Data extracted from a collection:
┌──

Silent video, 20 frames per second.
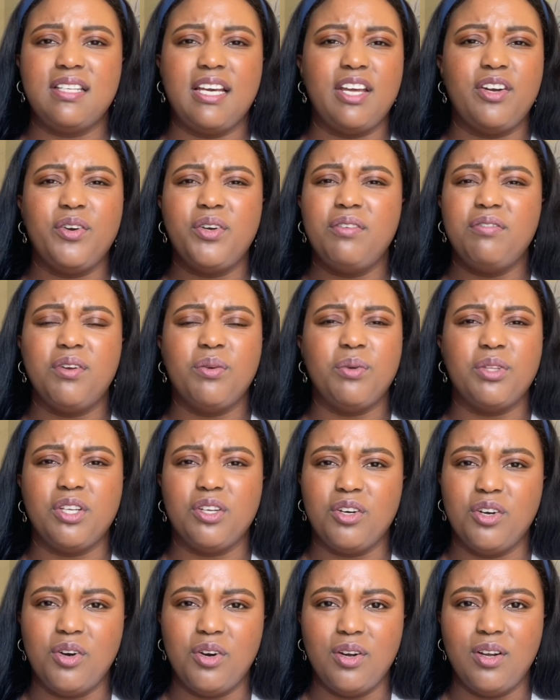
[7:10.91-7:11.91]
I don't even know what they're
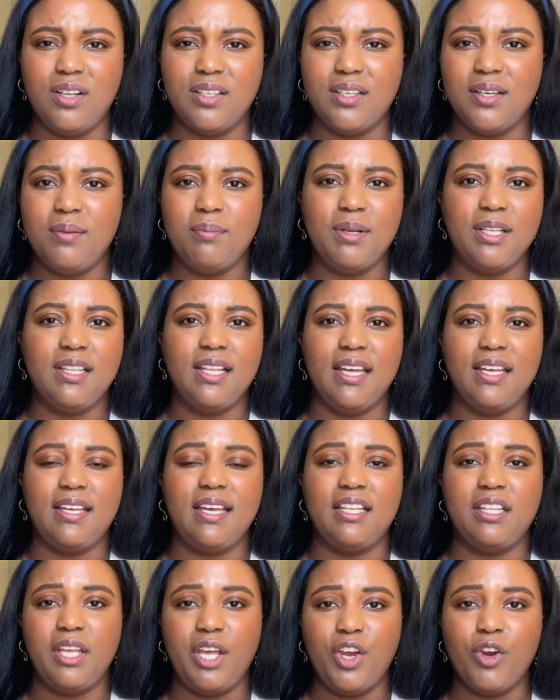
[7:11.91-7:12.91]
called, but like
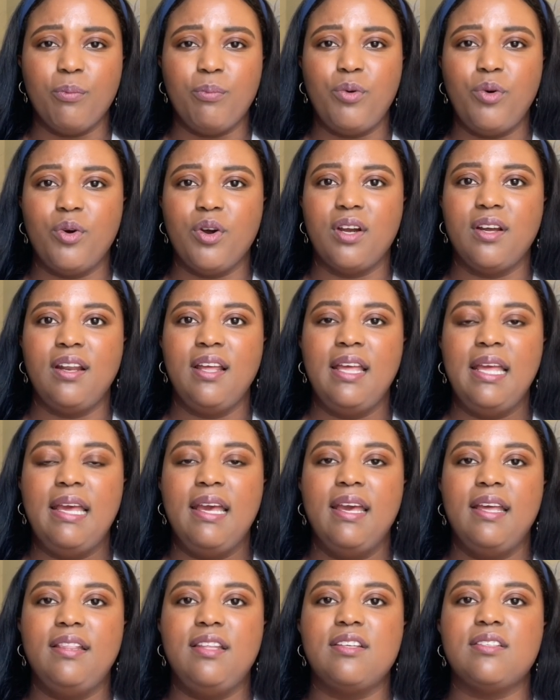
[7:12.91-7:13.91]
at the airport,
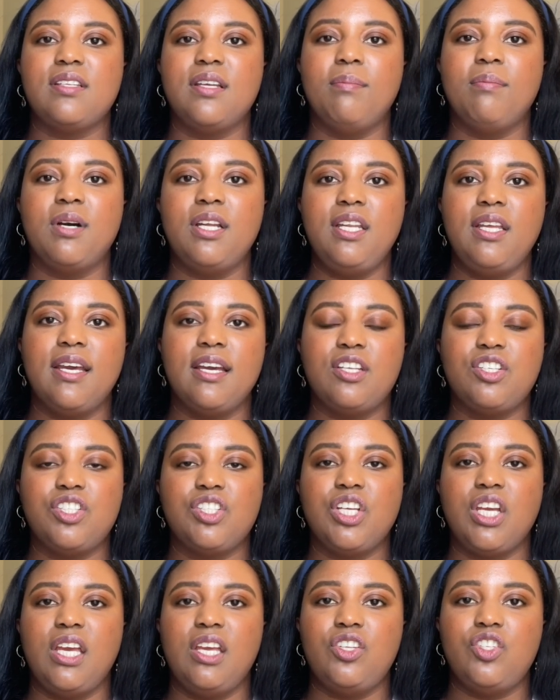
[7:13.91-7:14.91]
there's a money
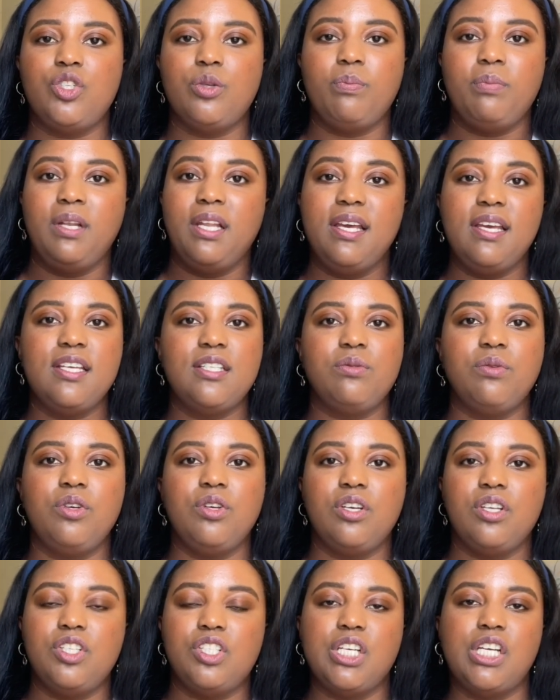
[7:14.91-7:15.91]
exchange place where you
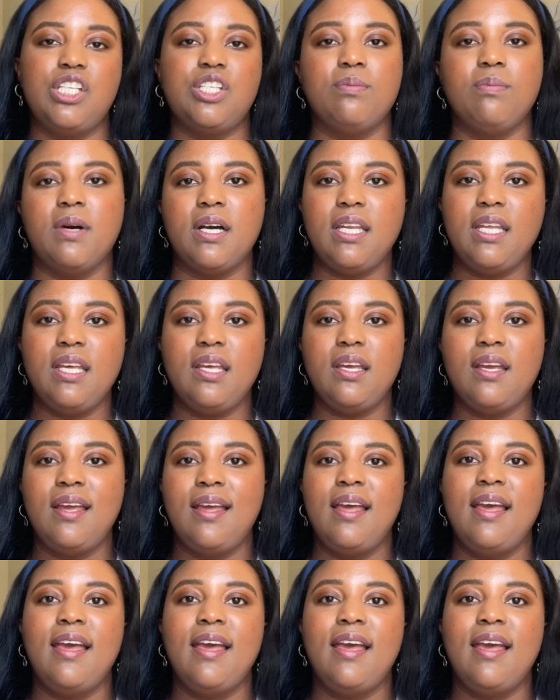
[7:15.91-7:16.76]
can change money.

└──

#### What you have to do
The required output is every line of the data above, set down exactly and stripped of pictures.

#### Exercise answer
Silent video, 20 frames per second.
[7:10.91-7:11.91]
I don't even know what they're
[7:11.91-7:12.91]
called, but like
[7:12.91-7:13.91]
at the airport,
[7:13.91-7:14.91]
there's a money
[7:14.91-7:15.91]
exchange place where you
[7:15.91-7:16.76]
can change money.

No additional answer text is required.